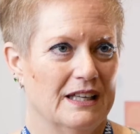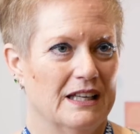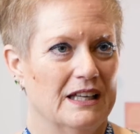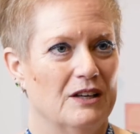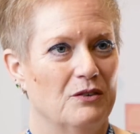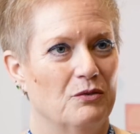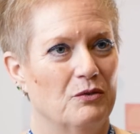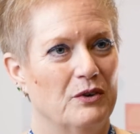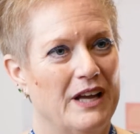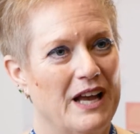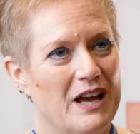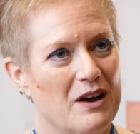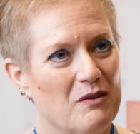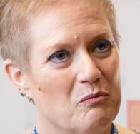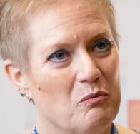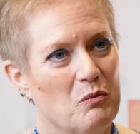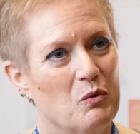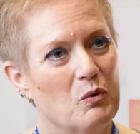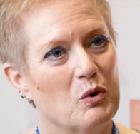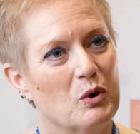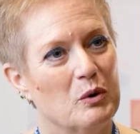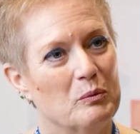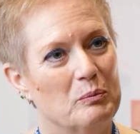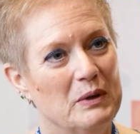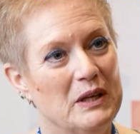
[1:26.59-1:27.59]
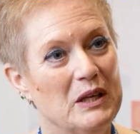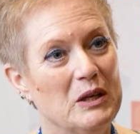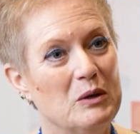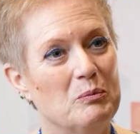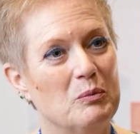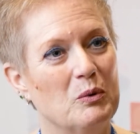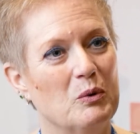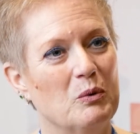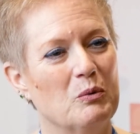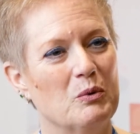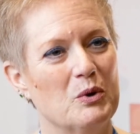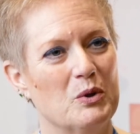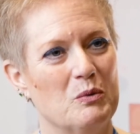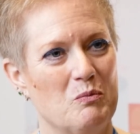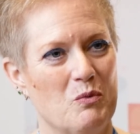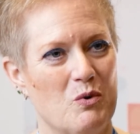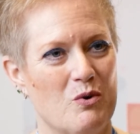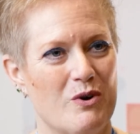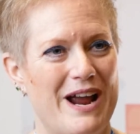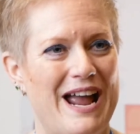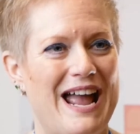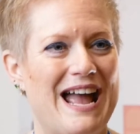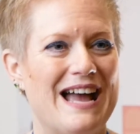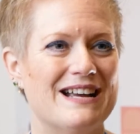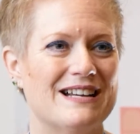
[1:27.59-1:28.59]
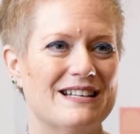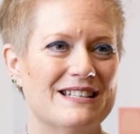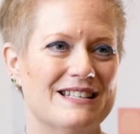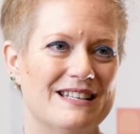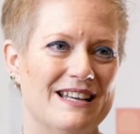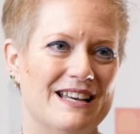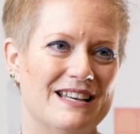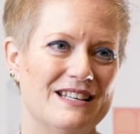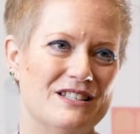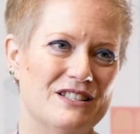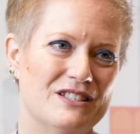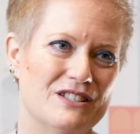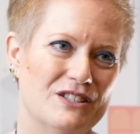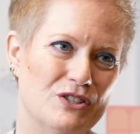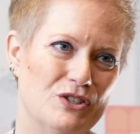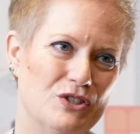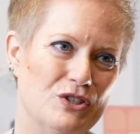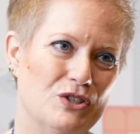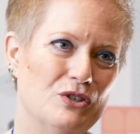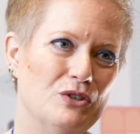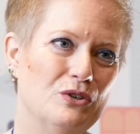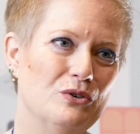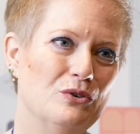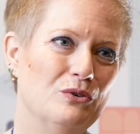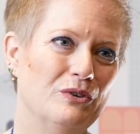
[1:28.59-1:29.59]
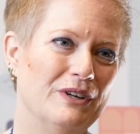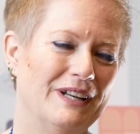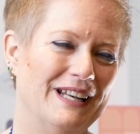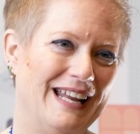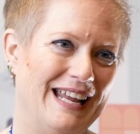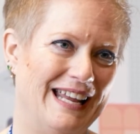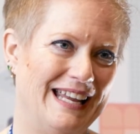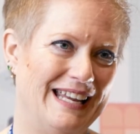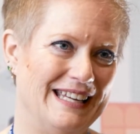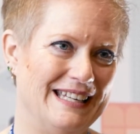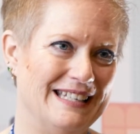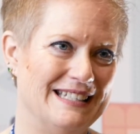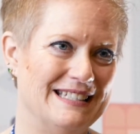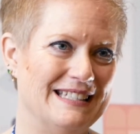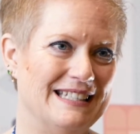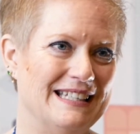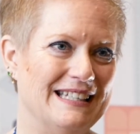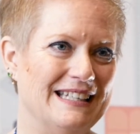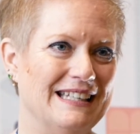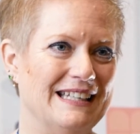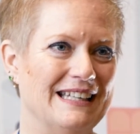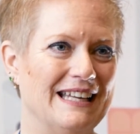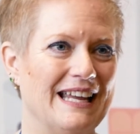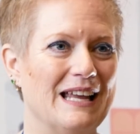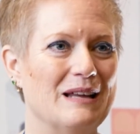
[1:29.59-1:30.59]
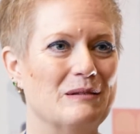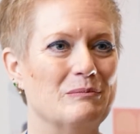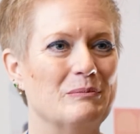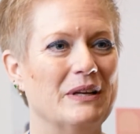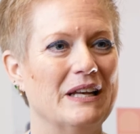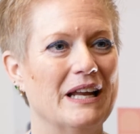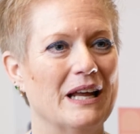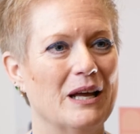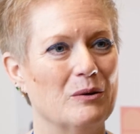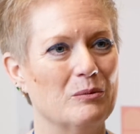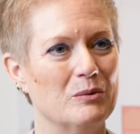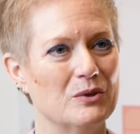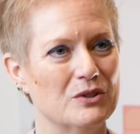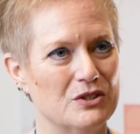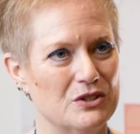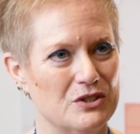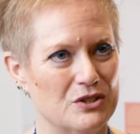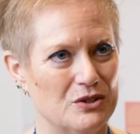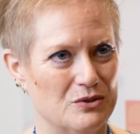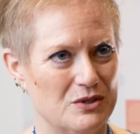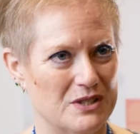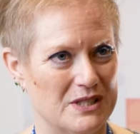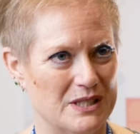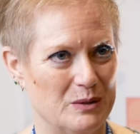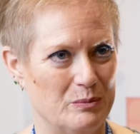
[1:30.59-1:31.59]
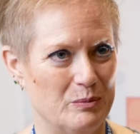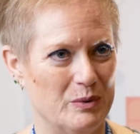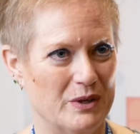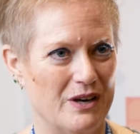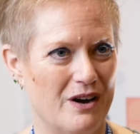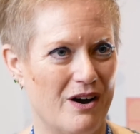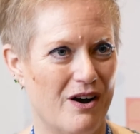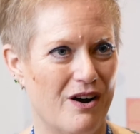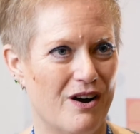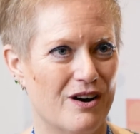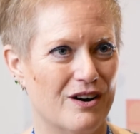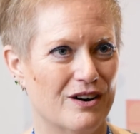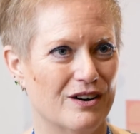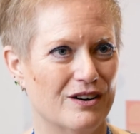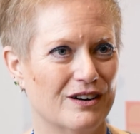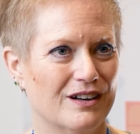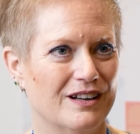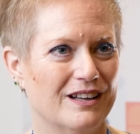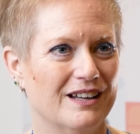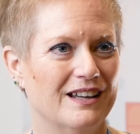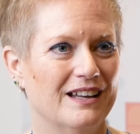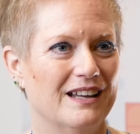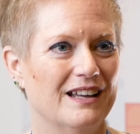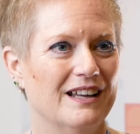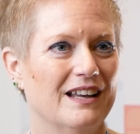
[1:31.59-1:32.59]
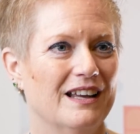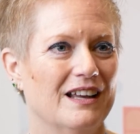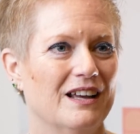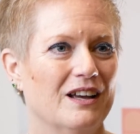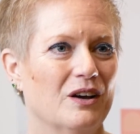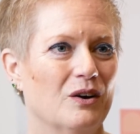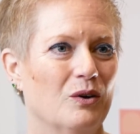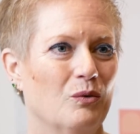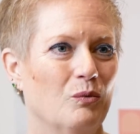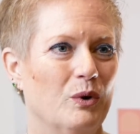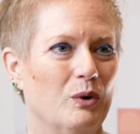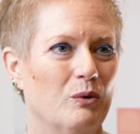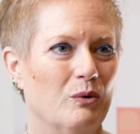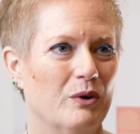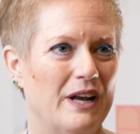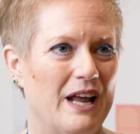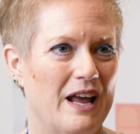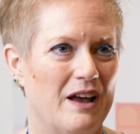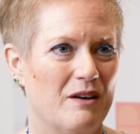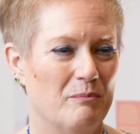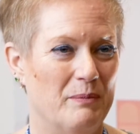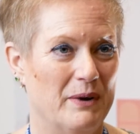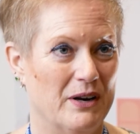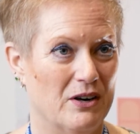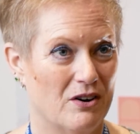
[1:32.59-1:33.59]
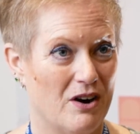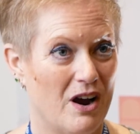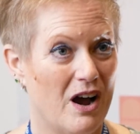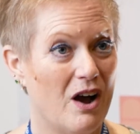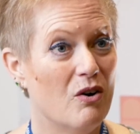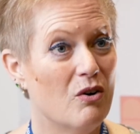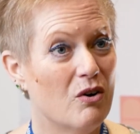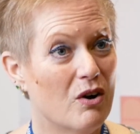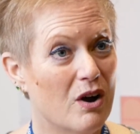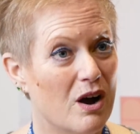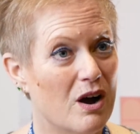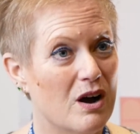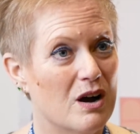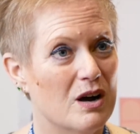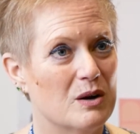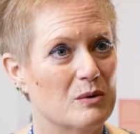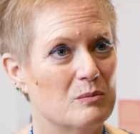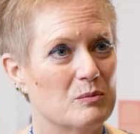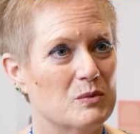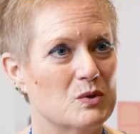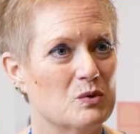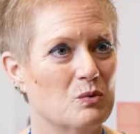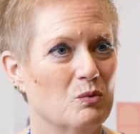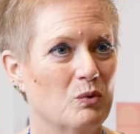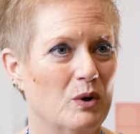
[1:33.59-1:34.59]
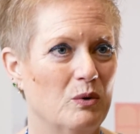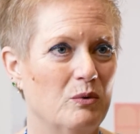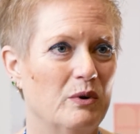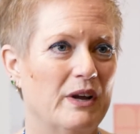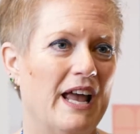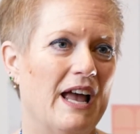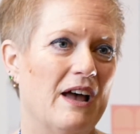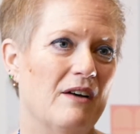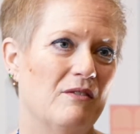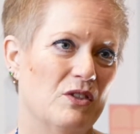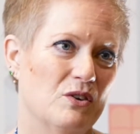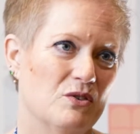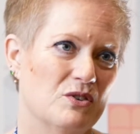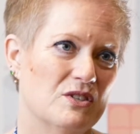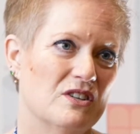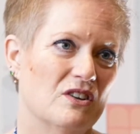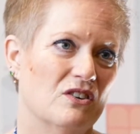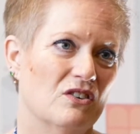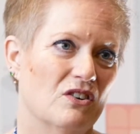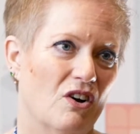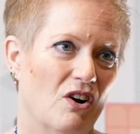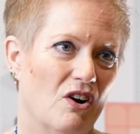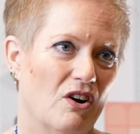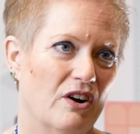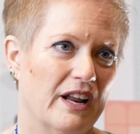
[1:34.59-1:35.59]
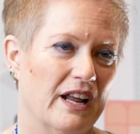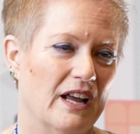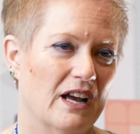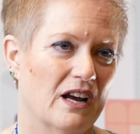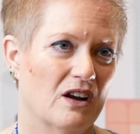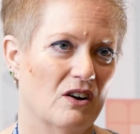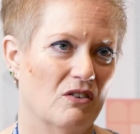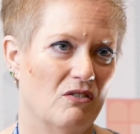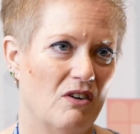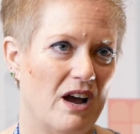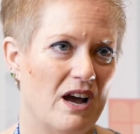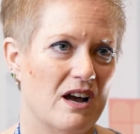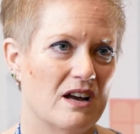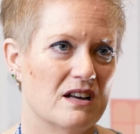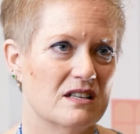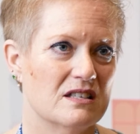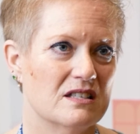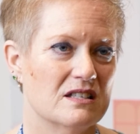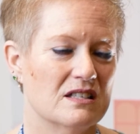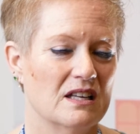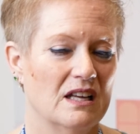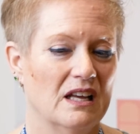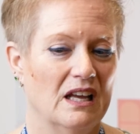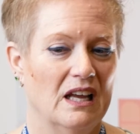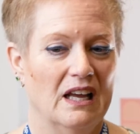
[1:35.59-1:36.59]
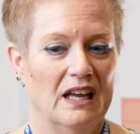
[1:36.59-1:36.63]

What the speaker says: If we have more people with more access to an AED and be able to do CPR, we would have better outcomes when we have those sudden cardiac arrests.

══════

# What is being asked
With the pictures left out, output exactly the lines from the one with "[1:27.59-1:28.59]" through the end of the listing above, both ends included.

# Answer section
[1:27.59-1:28.59]
[1:28.59-1:29.59]
[1:29.59-1:30.59]
[1:30.59-1:31.59]
[1:31.59-1:32.59]
[1:32.59-1:33.59]
[1:33.59-1:34.59]
[1:34.59-1:35.59]
[1:35.59-1:36.59]
[1:36.59-1:36.63]

What the speaker says: If we have more people with more access to an AED and be able to do CPR, we would have better outcomes when we have those sudden cardiac arrests.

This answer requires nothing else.